You might think that the order in which objects appear in an xfig-format
output file would determine the order in which they are drawn on an xfig
display.  This is not the case.  The list of objects in the file is not a
`display list' in the conventional sense.

This is because xfig format, at least as of xfig version 3.1, supports a
`depth' attribute for each object.  (Depth lies in the 0..999 range.)
Objects are drawn on the display as follows: first those with depth 999,
then depth 998,..., depth 0. [Depth >999 may be supported, but >999 is
apparently merged into 999; I haven't checked this.]  The objects at any
specified depth are drawn in the following order:

	arcs
	compounds
	ellipses
	lines
	splines
	texts

(The depth of a compound object is defined to be the maximum of the depths
of the objects it contains.)  At any specified depth, the objects of any
specified type are drawn in the order they appear in the file.  So to that
limited extent, the xfig file is a conventional display list.

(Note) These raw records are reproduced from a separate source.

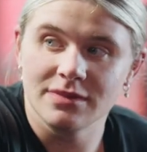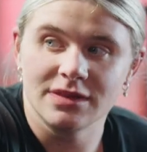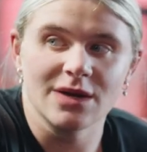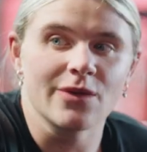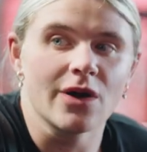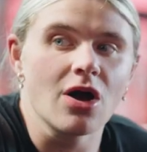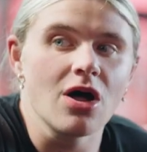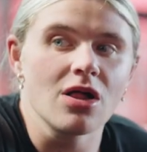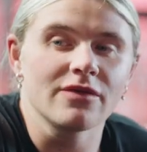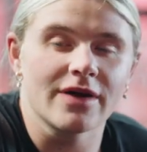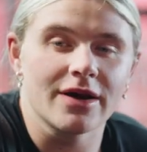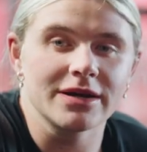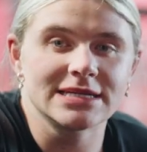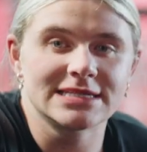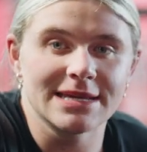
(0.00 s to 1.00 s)
They were all
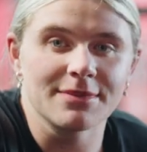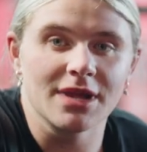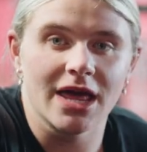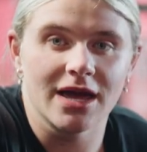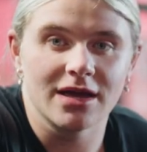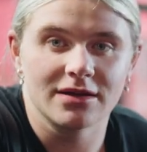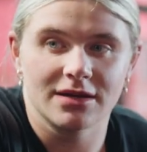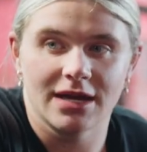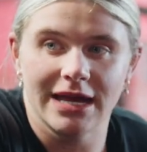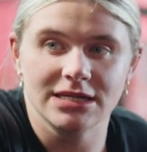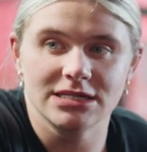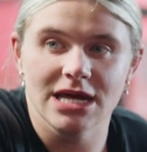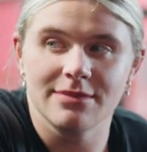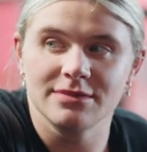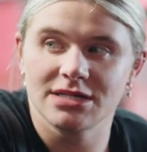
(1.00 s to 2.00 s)
very similar
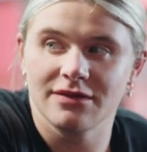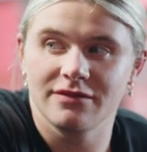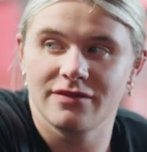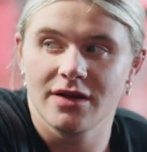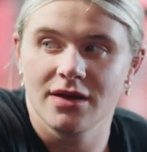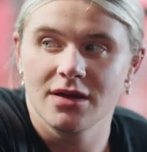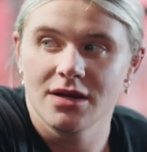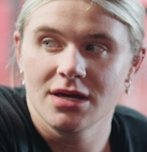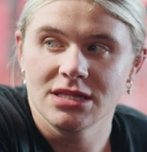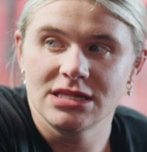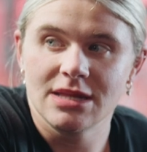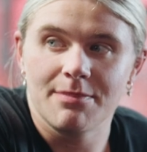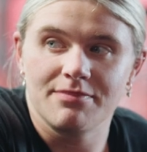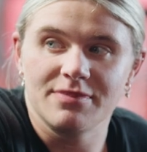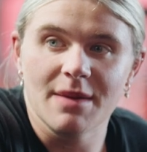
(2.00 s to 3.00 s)
in terms of
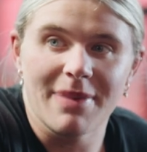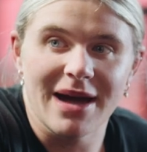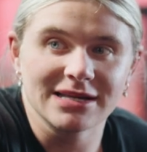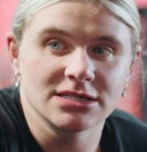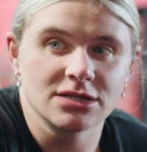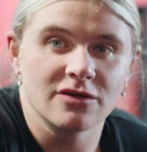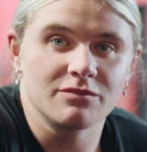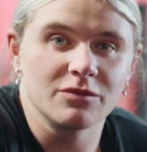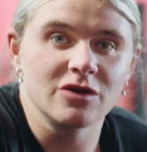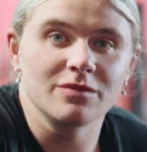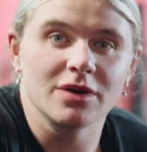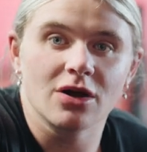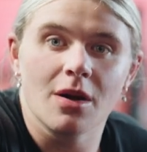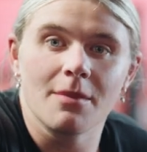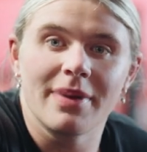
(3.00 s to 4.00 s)
the pattern of
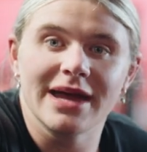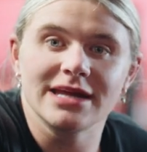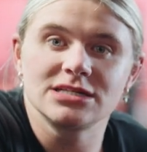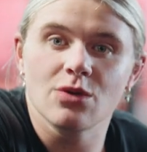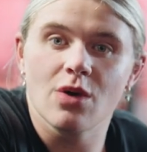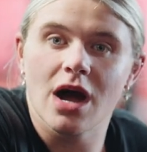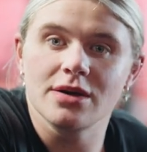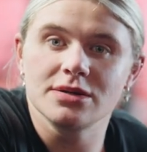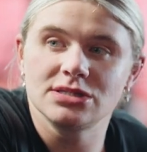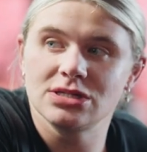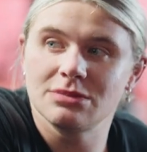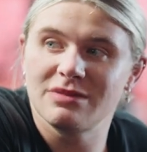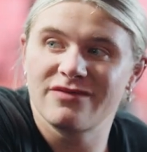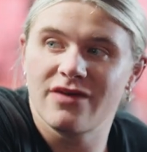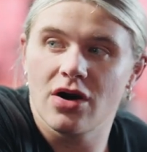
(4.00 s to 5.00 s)
movement compared to what I was
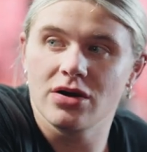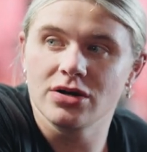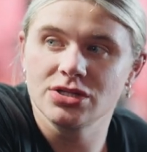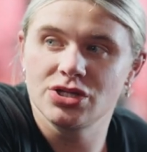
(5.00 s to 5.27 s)
doing before.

This scheme poses some problems for our xfig device driver.  What we do is
start with depth 989 (the first object we draw will have that depth).  If
the next object drawn would be of a type that would not come before the
first object in the above order, we'll give it depth 989 also; otherwise
we'll give it depth 988 to ensure it will indeed be drawn afterwards.  And
so forth.  When we get to depth 0, we throw up our hands (depths <0 aren't
supported by xfig, so we give all further objects depth 0).

The reason we start drawing with depth 989 instead of 999 is that we want
to give the user a chance to slip some object(s) underneath the objects
we'll be plotting, by editing with xfig.